The French media have been fascinated for some time by England’s use of Forced Adoption, as a country very much in the minority in how they apply this controversial approach to vulnerable families. The latest documentary from France on this topic has been produced by France 5 and is called “England’s Stolen Children”. It airs tomorrow evening, 7.40pm UK time.
The documentary makes several claims which portray Britain’s child protection sector as unethical, lawless and profiteering. Information about the documentary includes contentious language, which we’ve translated below:
“This documentary tells the story of the thousands of children unjustly removed from their families. It chronicles families’ terrifying experiences of children taken at birth, the promise of future removal whilst mothers are pregnant and the threat of removal directed at women who have not yet had children, solely on a suspicion of future harm to the child.
The setting for this documentary is not a lawless, tyrannical country where child rights do not exist – these tragedies are unfolding in a State which is bound by European legislation and is one of France’s neighbours: The United Kingdom.
The film reveals an unthinkable practice: every year, Great Britain sets quotas for the number of children it must remove from parents in order to facilitate adoptions. If these quotas are not met, the local authorities have to pay financial penalties and their budget is revised and ultimately decreased.

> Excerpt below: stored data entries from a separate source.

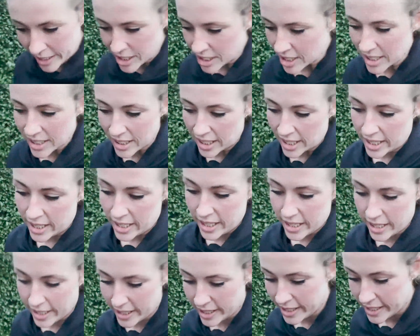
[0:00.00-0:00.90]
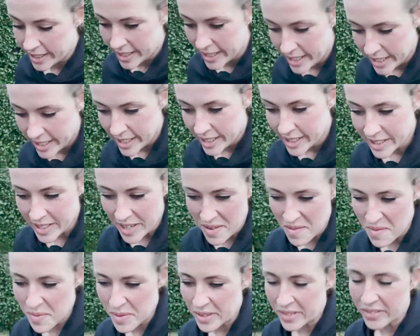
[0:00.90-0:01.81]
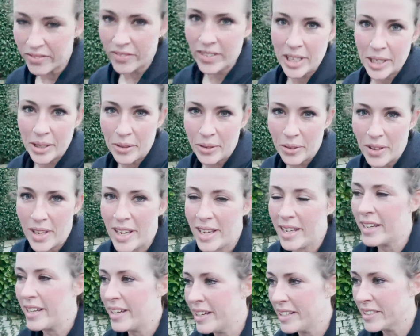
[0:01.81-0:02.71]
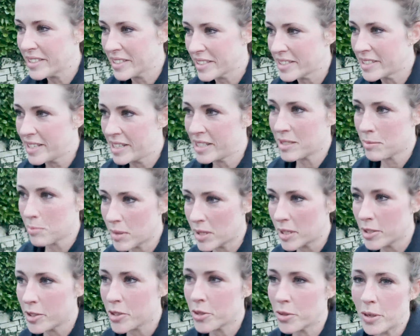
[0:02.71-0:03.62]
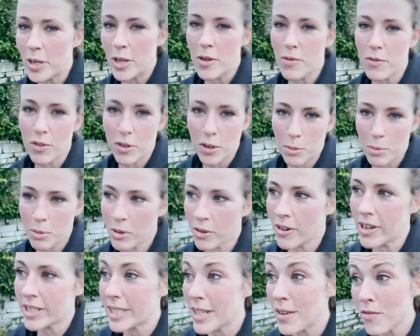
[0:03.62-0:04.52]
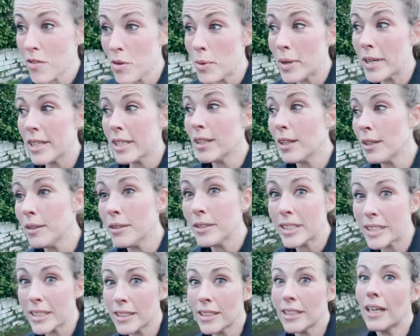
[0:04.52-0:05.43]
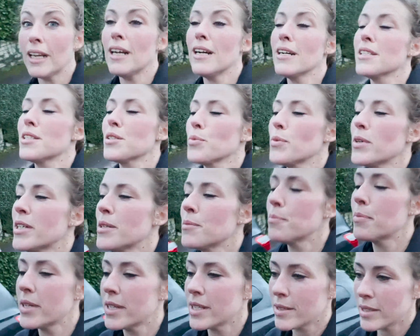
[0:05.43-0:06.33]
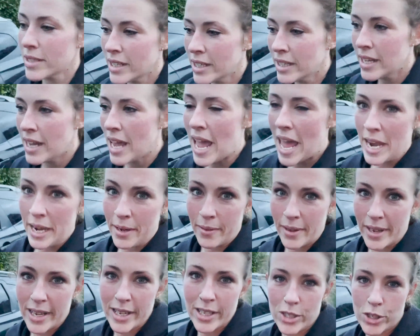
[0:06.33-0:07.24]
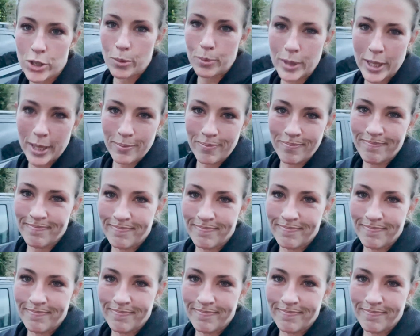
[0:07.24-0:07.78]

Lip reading: just died. So I wouldn't really call that a success, because surely you've got to progress everyone, including the last one. But anyway, job done.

Private sector companies, sometimes listed on the stock exchange, are often tasked with placing children with adoptive parents. Children are “advertised” by these agencies, their details completely exposed and publicly available, with descriptions which include ‘sellable’ qualities such as positive personality traits.

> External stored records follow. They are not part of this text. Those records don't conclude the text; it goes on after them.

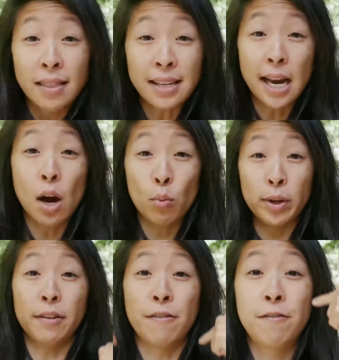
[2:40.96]
That's how
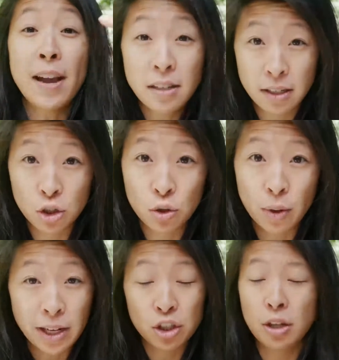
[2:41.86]
we affect
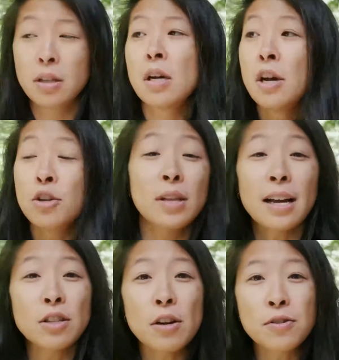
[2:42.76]
situations. So
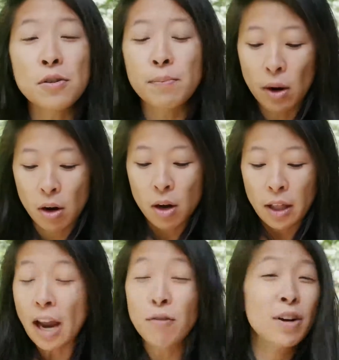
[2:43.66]
that's also about
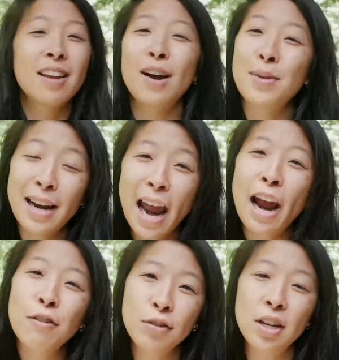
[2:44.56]

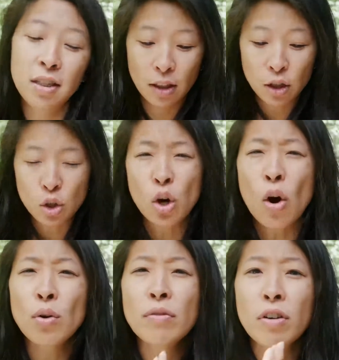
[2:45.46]
everything, the
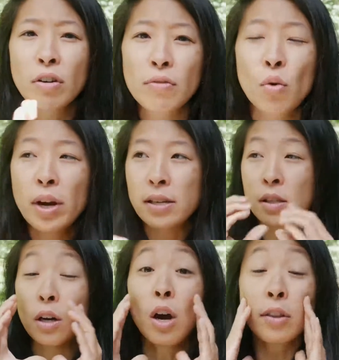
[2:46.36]
tone of our voice,
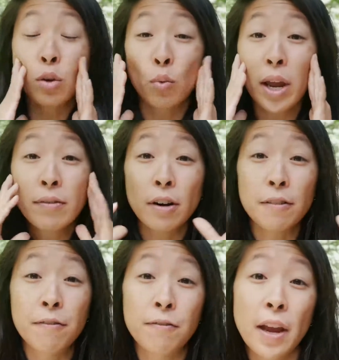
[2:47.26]
the way of our
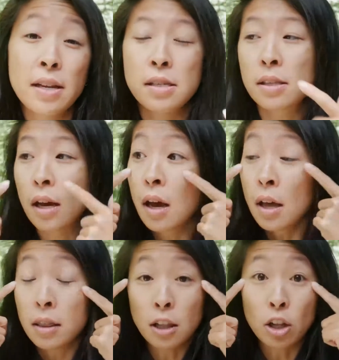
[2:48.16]
face,
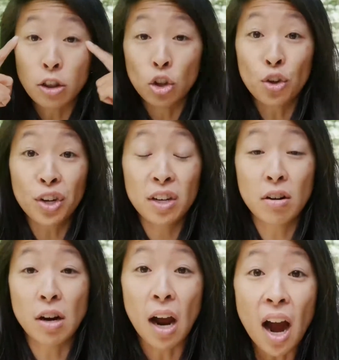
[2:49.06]
the look in
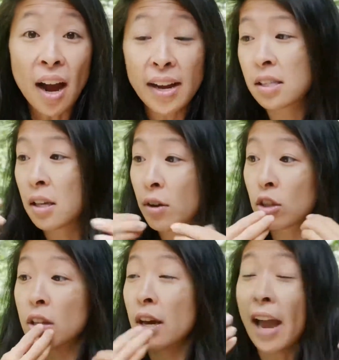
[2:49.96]
our eyes,
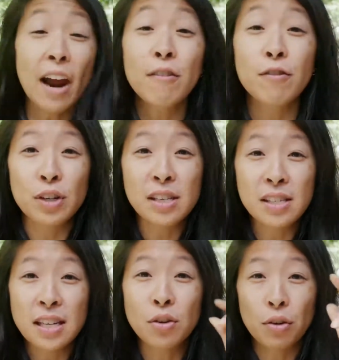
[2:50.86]
the every
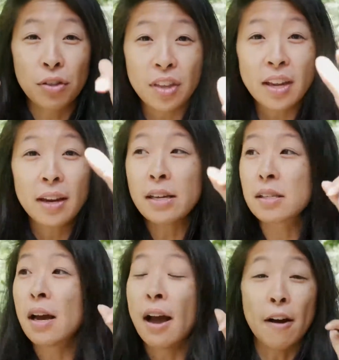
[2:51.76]
single thing
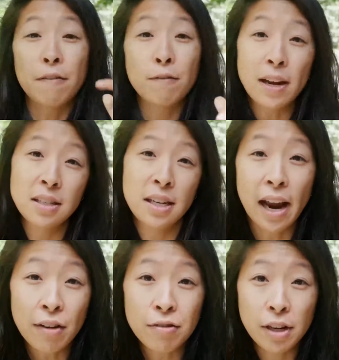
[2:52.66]
is affecting
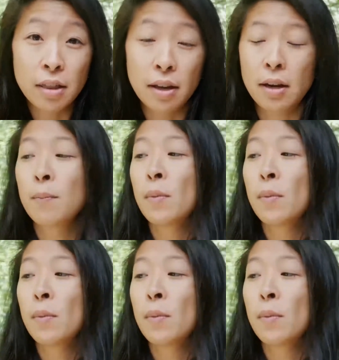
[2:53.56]
everything.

Last year, 7,740 children were waiting to be adopted by couples who trawled the internet searching for their ideal child. Sometimes, these children are placed in well-to-do households. Most of the time, these children are sent to live in unstable family settings.
Maltreatment in the context of Great Britain’s Forced Adoption practices does not need to be evidenced. A suspicion of future maltreatment raised by social services is all that’s needed for a child to be taken away from their parents forever. In Great Britain, child protection has become skewed by a broadbrush perspective which presumes that struggling families and single mothers can never provide stable homes or make good parents.
This Human Rights scandal in the heart of Europe stays hidden inside Britain’s borders. The law prevents parents and journalists from telling these stories, with the threat of jail if they break their silence. They don’t even have the right to mention the name of the child that’s been stolen.
In an attempt to save English families from this terrible tragedy, a former businessman and millionaire helps families unjustly threatened with the removal of their children to escape Britain, and resettle in other countries like France.
More than two million children are trapped inside social services across England and Wales, their parents locked inside an administrative machine gone mad. Created in 1989 during a liberal government overseen by then Prime Minister Margaret Thatcher, which aimed to liberate the ‘working classes’, The Children Act gives child protection services the power to remove children from parents on a mere suspicion of maltreatment, present or future. “
A debate will also take place after the documentary is aired, and features Ian Josephs who runs the site Forced Adoption (and who we assume is the businessman mentioned in the description), Florence Bellone, an award winning journalist and Marie Claire Sparrow, a barrister based in London.
The documentary has been produced in French, but there may be English subtitles for non French speakers wanting to watch it.